Dr. Laurence Peter (The Peter Principle – Why Things Always Go Wrong, ©1969, Laurence J. Peter) calls this obsession “Rigor Cartis.” Peter described it as: “People, or organizations, suffering Rigor Cartis have an abnormal obsession with the construction of organization charts and a stubborn insistence upon routing every scrap of business in strict accordance with the lines and arrows of the chart, no matter what delays, or other maladies [e.g., fiefdom syndrome, gamesmanship, etc.], may result.”

I’m sure that all of you work in an organization where the organizational chart is one of the most cherished management tools and thus it would appear that the organizational chart and the hierarchy it begets appear here to stay. However, I believe that modern management needs to wake up and shed the conventional thinking on organizational structure and think outside the box–to use the trite buzz-phrase that today’s management loves.

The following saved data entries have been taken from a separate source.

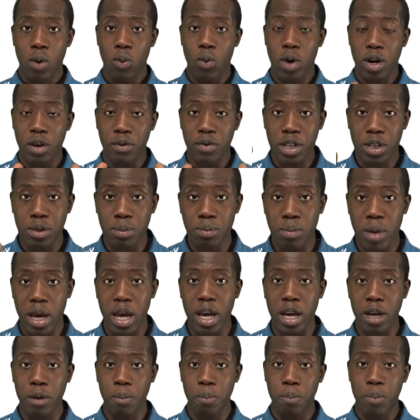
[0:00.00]
one of his
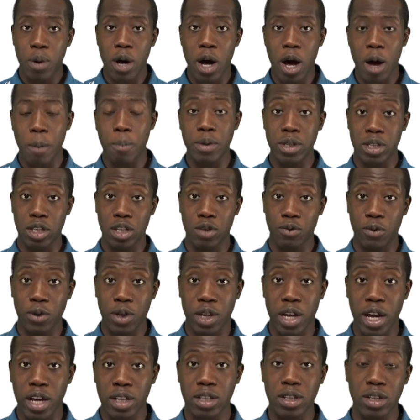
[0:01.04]
main purposes for
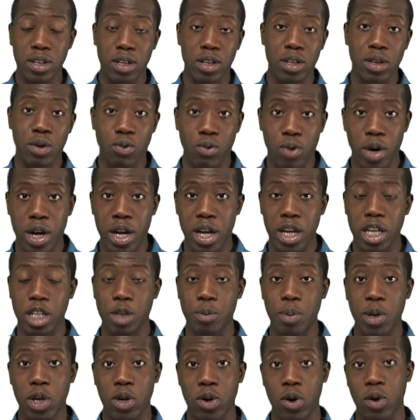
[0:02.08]
getting in the ring
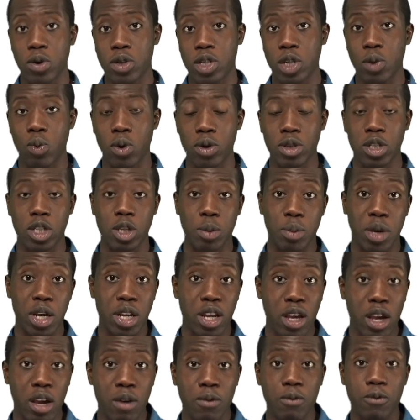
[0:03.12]
is because he wants to be
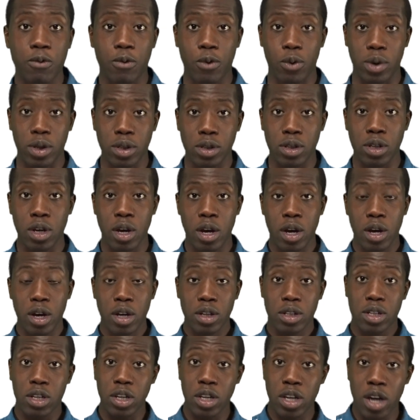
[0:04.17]
an influence
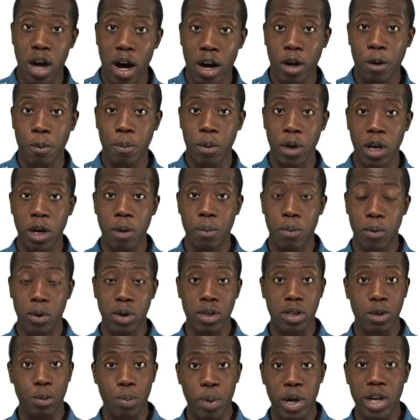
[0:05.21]
to young people,
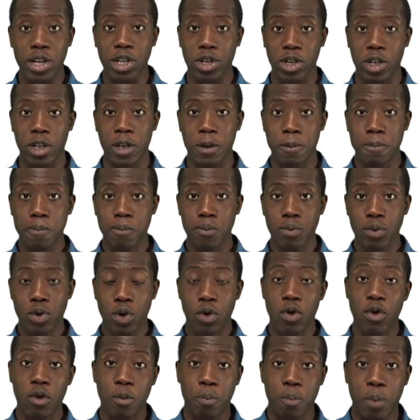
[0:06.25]
especially
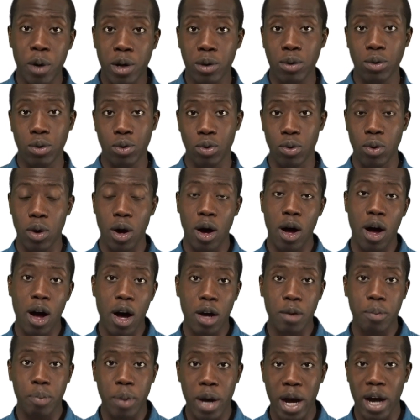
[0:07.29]
who have been through a
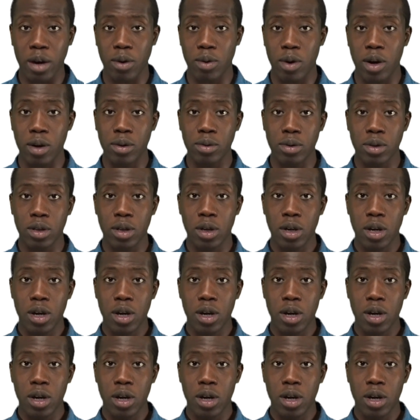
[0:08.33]
hard background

What do I think the alternatives are you ask? In next week’s blog post I will present a new concept for organizational structure that I think has a lot of promise. Until then, keep in mind what Dale Dauten reminds us in his book The Gifted Boss: How to Find, Create and Keep Great Employees: “You can’t get to better without going through different.”

Comments

2 Responses to “The Rigor Cartis Syndrome”
  1. Anonymous says

    Keep working ,splendid job!…

  2. Priscylla says

    So glad you posted this! When we epexct our staff to treat customers extraordinarily well, it starts at the top. Leaders ALWAYS need to treat their internal customers as well as, if not better, than the way the paying customer should be treated. It can’t be one of those, do as I say, but not as I do scenarios. I focus on this service principle all of the time with my clients.It’s nice to have the statistics point out what we have already known, but haven’t always had the numbers to back it up so clearly.